By 1846 they needed a new meetinghouse so they built this two story brick building, 35’ x 70’. This is the first picture of the new brick building built in 1846. The meetinghouse was on the first floor and by 1868 the top floor had become Whittier College. In 1874 the college took over the whole building and a new meetinghouse was built.
It burned February 25, 1912; the janitor was lighting the church for the evening session of the Quarterly Meeting when the lights went out and upon striking a match to relight the generator which controlled the gasoline lighting system, it caught fire and the building was destroyed.
The building that they worship in today was completed in late 1912 and dedicated in early 1913 and it was moved from down by the cemetery to the present location. In 1927 they added the basement and in 1960 they added the pastor study and classroom on the south side and bathrooms in basement.
Twice, unhappy members have left the Salem meeting/church and started their own meeting/church. Neither of them lasted long.
The first was over slavery. From 1843 to 1847 there were about 50 members who left the Salem Monthly Meeting and joined in the formation of the Salem Anti-Slavery Monthly Meeting. This was a group who were the most active participants in the Underground Railroad in Salem. Salem Anti-Slavery Monthly Meeting was part of Indiana Anti-Slavery Yearly Meeting and by 1857 the Indiana Anti-Slavery Yearly Meeting was reuniting with Indiana Yearly Meeting. The Anti-Slavery Burying Ground in Salem united with the Salem Monthly Meeting Burial Ground in 1863. This meetinghouse/church was located just two blocks east of the Lewelling Quaker Museum on School Street.
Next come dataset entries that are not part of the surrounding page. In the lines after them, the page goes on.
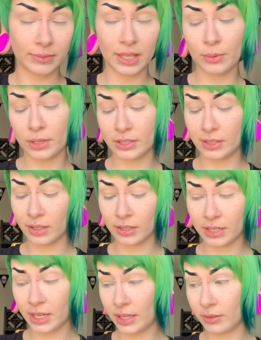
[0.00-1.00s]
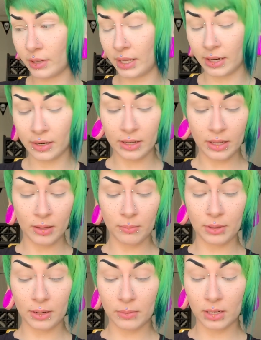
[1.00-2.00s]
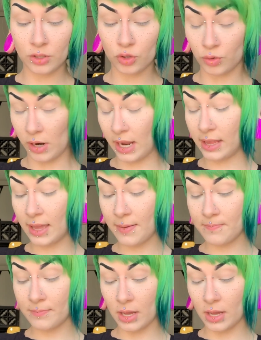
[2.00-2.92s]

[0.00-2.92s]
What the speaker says: They were $1, I don't care, but I'm gonna try them.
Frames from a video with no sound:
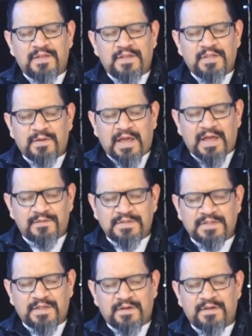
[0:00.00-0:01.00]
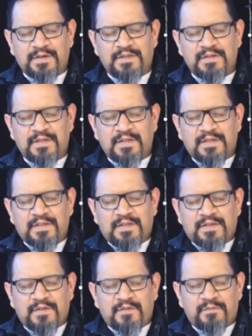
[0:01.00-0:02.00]
you have us here and
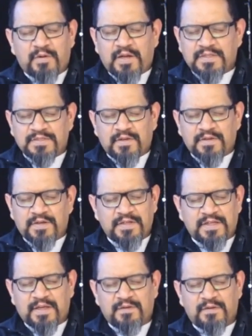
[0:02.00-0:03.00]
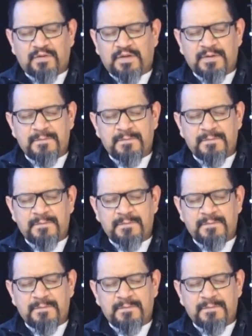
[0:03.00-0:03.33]
you've brought us all here together, Lord.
Trustees of Indiana Yearly Meeting of Anti-Slavery Friends sold the property to John Pickering in 1867. It had been used, by the Wesleyan Methodist Church, for several years before this sale.
That second was the Salem Monthly Meeting of Conservative Friends, which was established May 4,1879. The Salem Monthly Meeting/church was moving away from un-programmed worship to having a pastor. About twenty older members wanted to keep the old way of worship and thus left the established meeting/church. On May 1, 1892, the Salem Conservative meeting was discontinued and its membership was transferred to West Branch Monthly Meeting. Salem meeting was joined to West Branch until 1896 when it was laid down. Trustees of Iowa Yearly Meeting of Friends (Conservative), from the County of Dallas, Marshall and Cedar, sold on June 14, 1901, for $400 the meetinghouse/church building to Mattie McDonald (Lot #6 in Block #10). That would be on East Cherry Street today between North Monroe Street and South Lincoln Street. This building was converted to a house and then torn down in 1940 and moved to a farm.